I have found that those that really matter to me don’t care so much about those things and that relationships maintained with people who don’t always agree with each other where all remain their personal integrity are far more rewarding than relationships that are first and foremost decided by allegiance to political or religious orthodoxy no matter what side of the spectrum it is from. I hate group think. Thus though I have to now consider me to be on the “liberal” side of the political and theological divide I still have to be considered a moderate simply because I refuse to make people my enemy simply because I disagree with them or they with me.

When I began this site in the spring of 2009 I named it Padre Steve’s World…Musings of a Passionate Moderate. I think I did that because it actually described me then, and now, even though I am pretty passionately liberal about some things and that doesn’t bother me in any way because it comes from my wrestling with God and faith and realizing that integrity matters more than about anything else. I changed the title of the site to Musings of a Passionately Progressive Moderate last year. I did this because I am a passionately progressive moderate; a liberal committed to a Christian faith that speaks up for the oppressed. I am willing to confront those that would use faith, political or economic power to oppress the weak or those different from us.

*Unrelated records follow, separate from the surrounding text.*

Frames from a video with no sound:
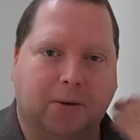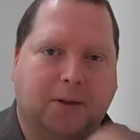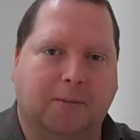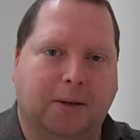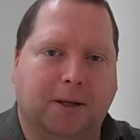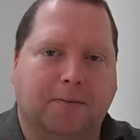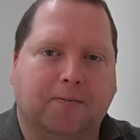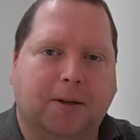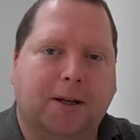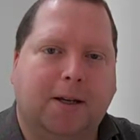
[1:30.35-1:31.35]
or something
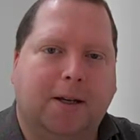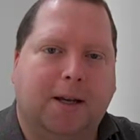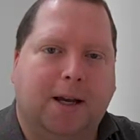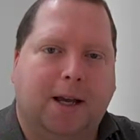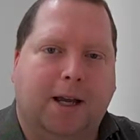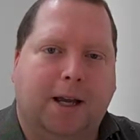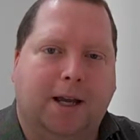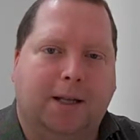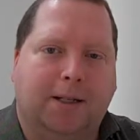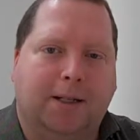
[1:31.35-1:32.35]

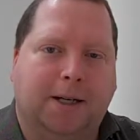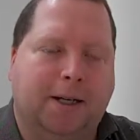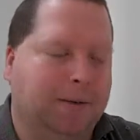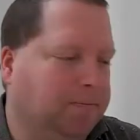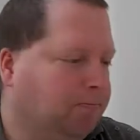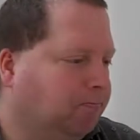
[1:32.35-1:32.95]
and uh,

Since I returned from Iraq in 2008 I discovered what it was to really question faith and God. To become for a couple of years a man who was for all practical purposes an agnostic praying that God still existed and cared. I discovered that in doing so that faith returned, different but more real than I had ever experienced in a life spent in the Christian faith and ministry.

My agnostic period gave me an immense empathy and appreciation for those who have lost faith, struggle with faith or reject any concept of God. I value reason as much, maybe if not more than faith now, not that reason is infallible or perfect. However, reason does allow me to evaluate my faith, and appreciate the amazing mysteries of the universe that our science and technology continue to reveal in ever more complex detail.

That brought change because my rediscovered faith brought me into conflict with people in the church denomination and faith community where I had been ordained as a priest. I was asked to leave and found a new home church and denomination that fit my life, faith experience and where I could live and minister in complete integrity. In the church that took me in during the fall of 2010 I can be faithful to the Gospel and care for the lost, the least and the lonely. This is especially the case for those who have been abused by churches and ministries, who often contact me.

I am now in the process of more medical evaluation and testing to discover the extent of the Traumatic Brian Injury and how it is interacting with the PTSD.

It has been a long strange trip and it will probably continue to go on.